I raised a brow, thinking. “I don’t have a thing to wear.”

“Wear that silk number from London, the one that made Dax’s eyeballs pop out of his head. Maybe try some heels this time.”

“No heels. Ever.” I paused. “Besides, don’t you think a dress is too fancy for Cadillac’s?”

“Nope. Not where there’s a blue-haired British boy popping in to see us.” She squealed, her hands fluttering around. “Oh my God, I wasn’t supposed to tell you. Shit! Spider’s been texting me for days arranging to surprise Dax tonight.”

“What are you talking about?”

She giggled and settled in on the bed, crossing her legs. “Spider’s coming and we’re having a party for Dax’s new house. Declan is supposed to get Dax to Cadillac’s, and I’m supposed to bring you.”

“Me? I don’t understand. And why you are suddenly texting a rock star? Is there something you’re not telling me?”
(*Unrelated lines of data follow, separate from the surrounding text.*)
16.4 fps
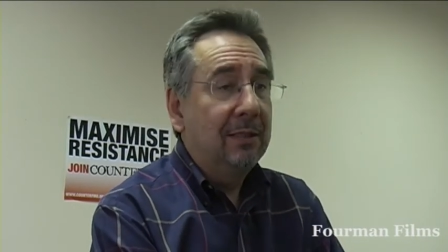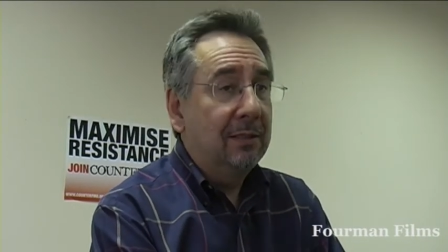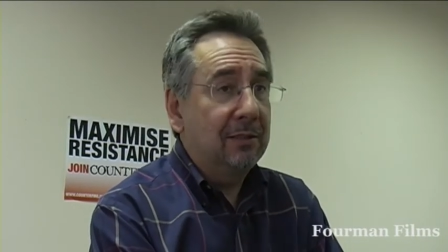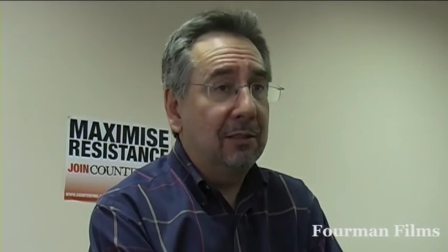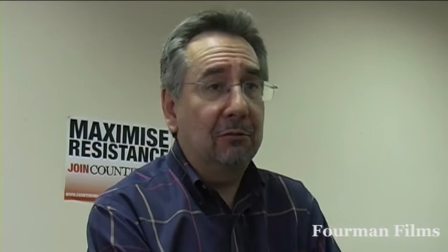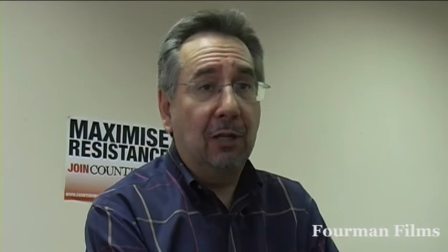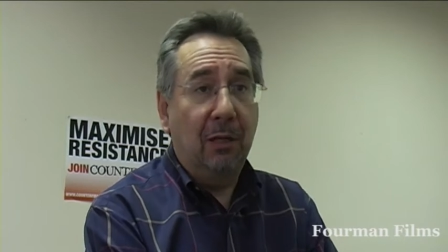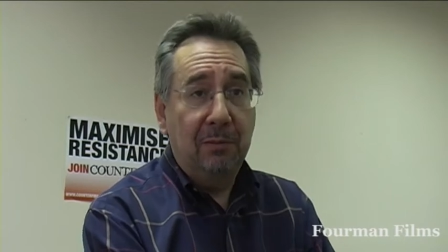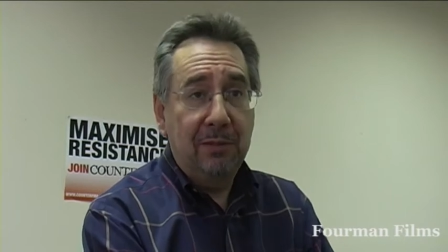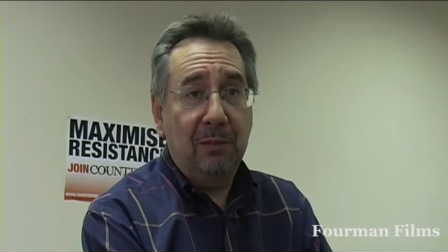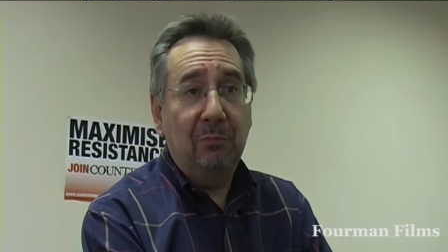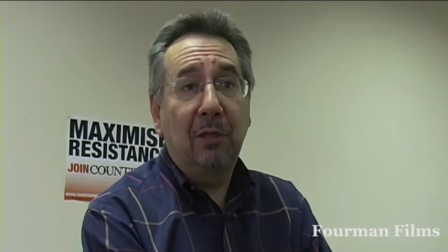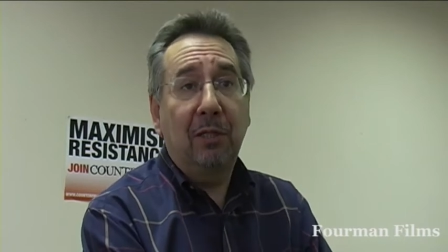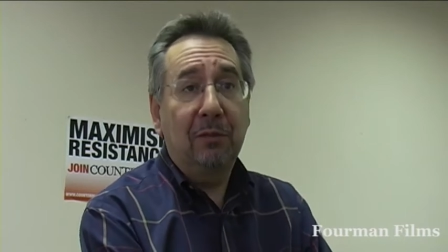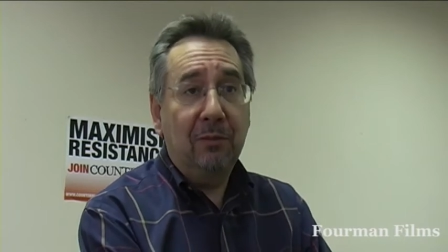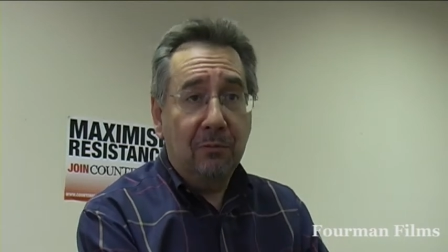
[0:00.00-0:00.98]
So Cromer said,
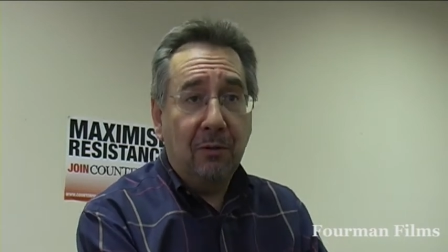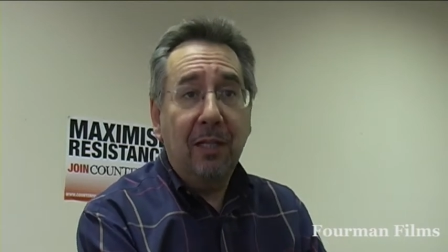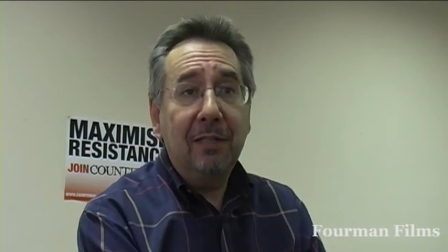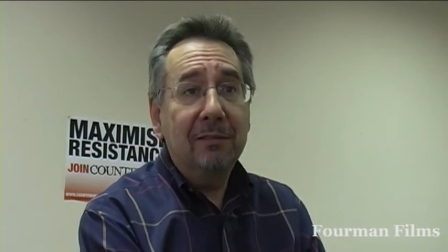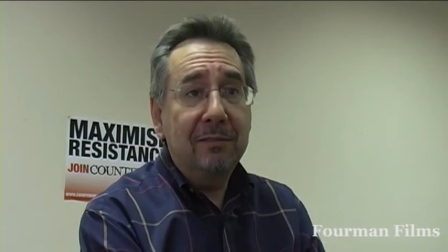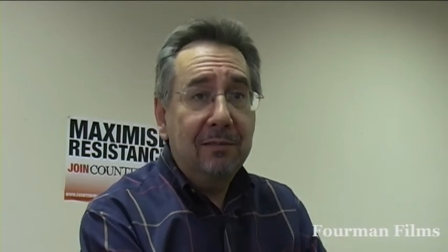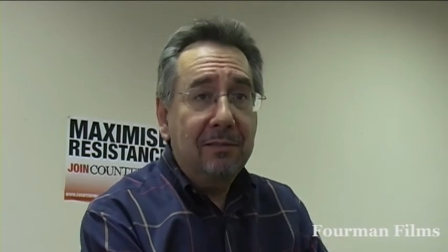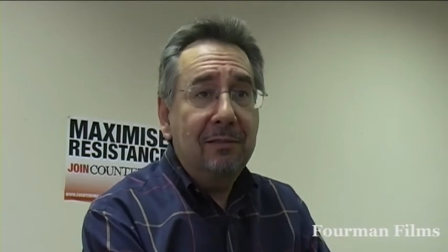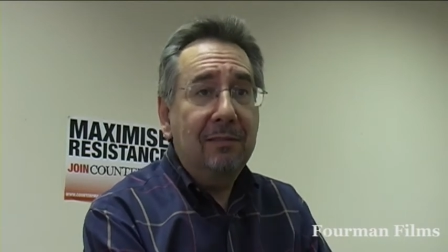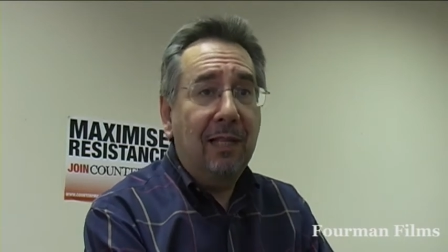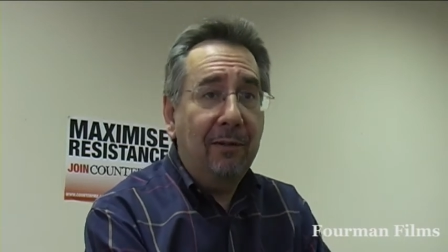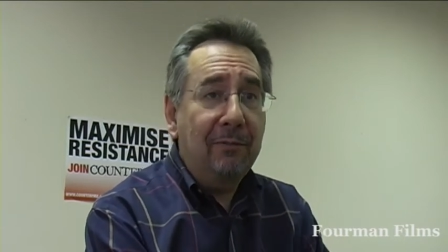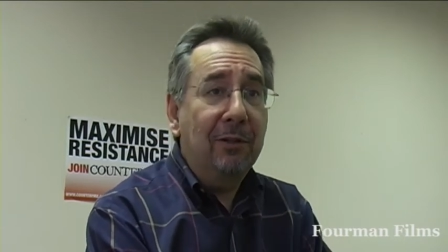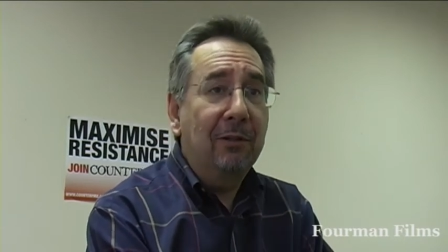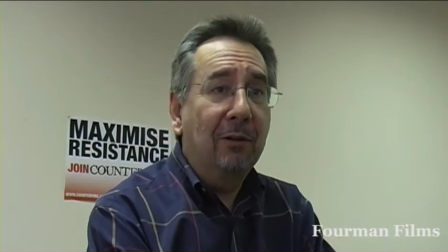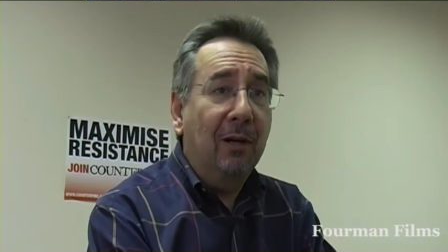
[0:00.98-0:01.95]
well, all right,
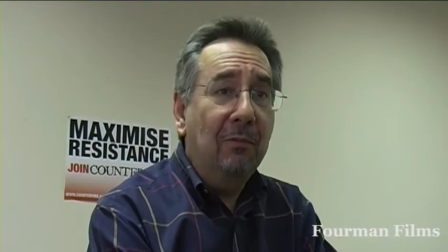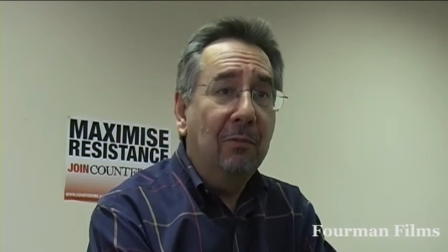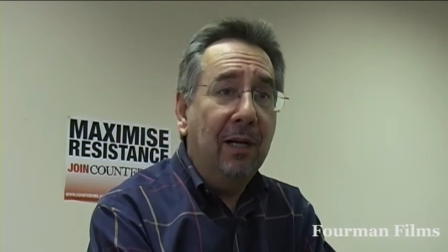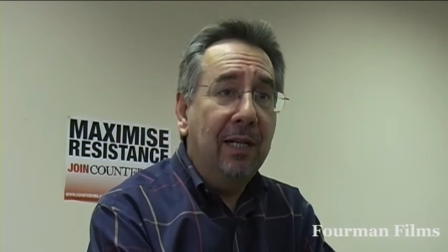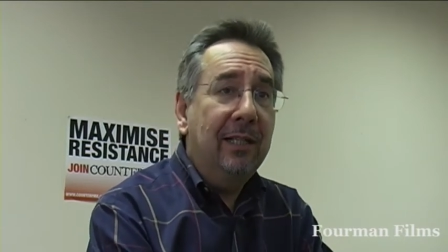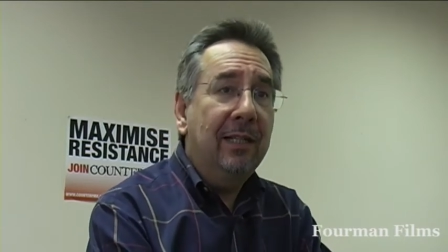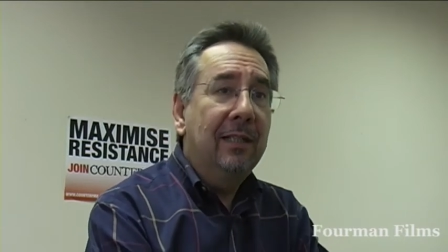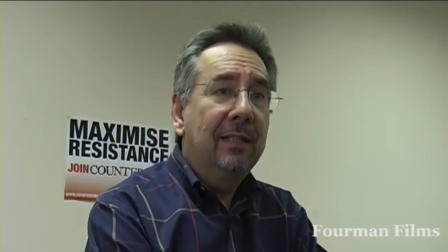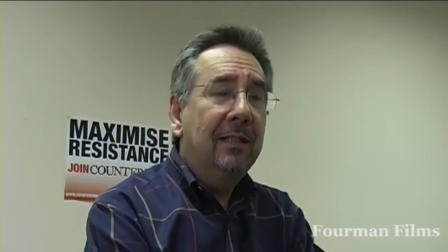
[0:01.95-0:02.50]
have it your own way.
An impish grin spread across her face. “He only texted a few times.”

“How many?”

She shrugged.

“Spill.”

She just grinned.

I pursed my lips. “I think you have some ’splaining to do.”

“Whatever. It’s nothing. We’re just friends. He’s still in love with some Mila girl.”

“Uh-huh.”

“Don’t say it like that.” Her face flushed a deep red.

“Fine, fine. But now I’m wondering what you two were up to while Dax and I were getting our tattoos . . . oh shit . . . my tattoo. Whatever I wear, it’s got to cover it.” I grimaced.

She ran to her closet and pulled out a short, lime-green dress with a mandarin collar.

“It’s so bright.” I held up my hands to shield my eyes.

“Nah. It’s classy with a bit of slut, and the top is high enough to cover your Union Jack.” She held it up to my frame and I peered down at it. It was short.

“You know I weigh about fifteen pounds more than you, right?”

She pushed it in my hands. “Here. Take it home and try it—and put something besides flats with it.”